Omit the pictures. Print each entry below exactly.

■ INPUT:
——
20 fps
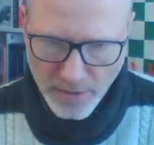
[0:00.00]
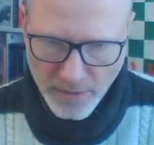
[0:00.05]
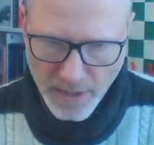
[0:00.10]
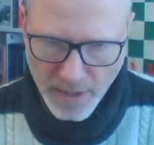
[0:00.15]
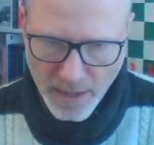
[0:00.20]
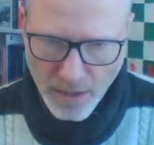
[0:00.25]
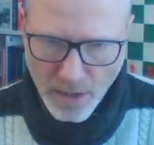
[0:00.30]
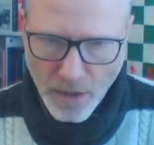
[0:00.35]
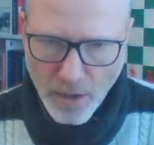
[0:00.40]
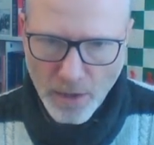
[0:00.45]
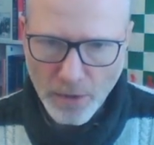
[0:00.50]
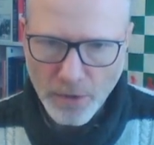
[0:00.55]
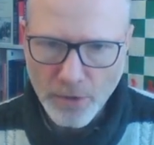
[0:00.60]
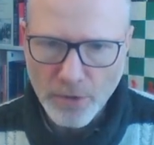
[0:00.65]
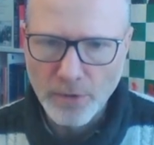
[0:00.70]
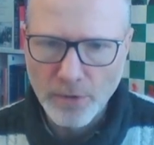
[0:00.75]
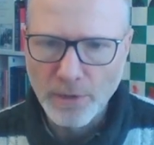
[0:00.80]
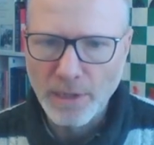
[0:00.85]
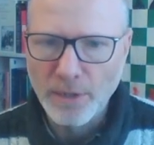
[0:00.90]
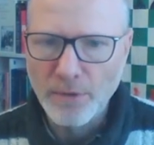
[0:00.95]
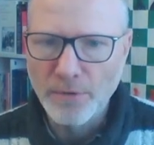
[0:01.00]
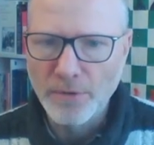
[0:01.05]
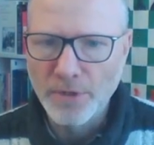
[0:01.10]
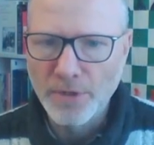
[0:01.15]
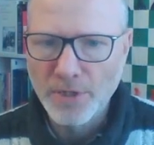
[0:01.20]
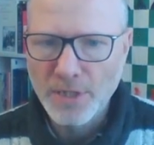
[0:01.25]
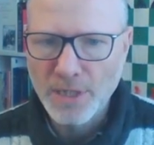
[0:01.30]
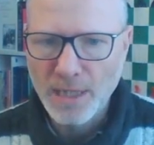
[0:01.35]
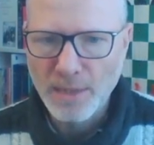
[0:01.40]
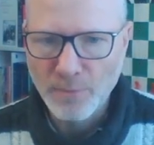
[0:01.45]
They are currently on the
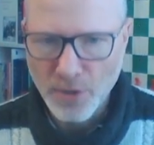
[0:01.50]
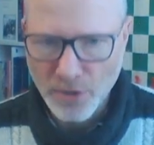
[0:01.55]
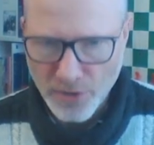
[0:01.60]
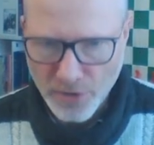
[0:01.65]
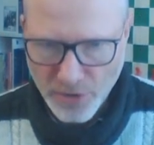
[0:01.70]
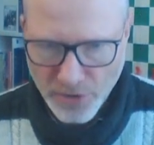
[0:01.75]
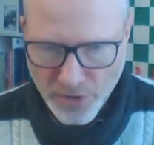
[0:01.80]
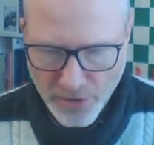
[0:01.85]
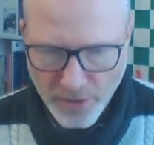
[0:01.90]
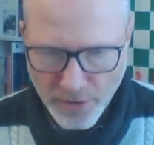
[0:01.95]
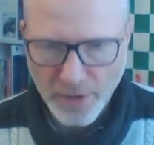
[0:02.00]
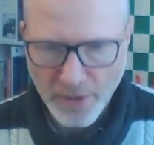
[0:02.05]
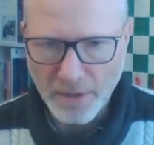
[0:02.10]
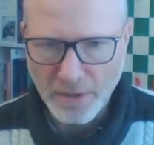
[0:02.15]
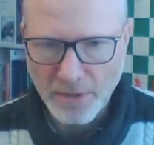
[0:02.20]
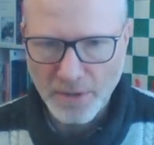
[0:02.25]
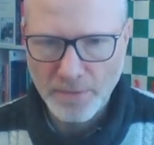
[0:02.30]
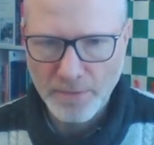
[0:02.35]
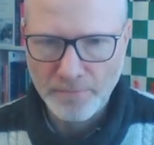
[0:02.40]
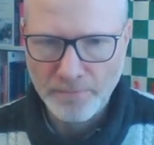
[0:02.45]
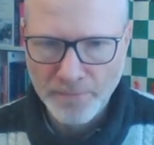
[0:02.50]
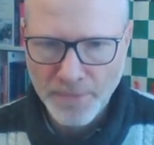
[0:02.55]
same circuit.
——
■ YOUR SOLUTION:
20 fps
[0:00.00]
[0:00.05]
[0:00.10]
[0:00.15]
[0:00.20]
[0:00.25]
[0:00.30]
[0:00.35]
[0:00.40]
[0:00.45]
[0:00.50]
[0:00.55]
[0:00.60]
[0:00.65]
[0:00.70]
[0:00.75]
[0:00.80]
[0:00.85]
[0:00.90]
[0:00.95]
[0:01.00]
[0:01.05]
[0:01.10]
[0:01.15]
[0:01.20]
[0:01.25]
[0:01.30]
[0:01.35]
[0:01.40]
[0:01.45]
They are currently on the
[0:01.50]
[0:01.55]
[0:01.60]
[0:01.65]
[0:01.70]
[0:01.75]
[0:01.80]
[0:01.85]
[0:01.90]
[0:01.95]
[0:02.00]
[0:02.05]
[0:02.10]
[0:02.15]
[0:02.20]
[0:02.25]
[0:02.30]
[0:02.35]
[0:02.40]
[0:02.45]
[0:02.50]
[0:02.55]
same circuit.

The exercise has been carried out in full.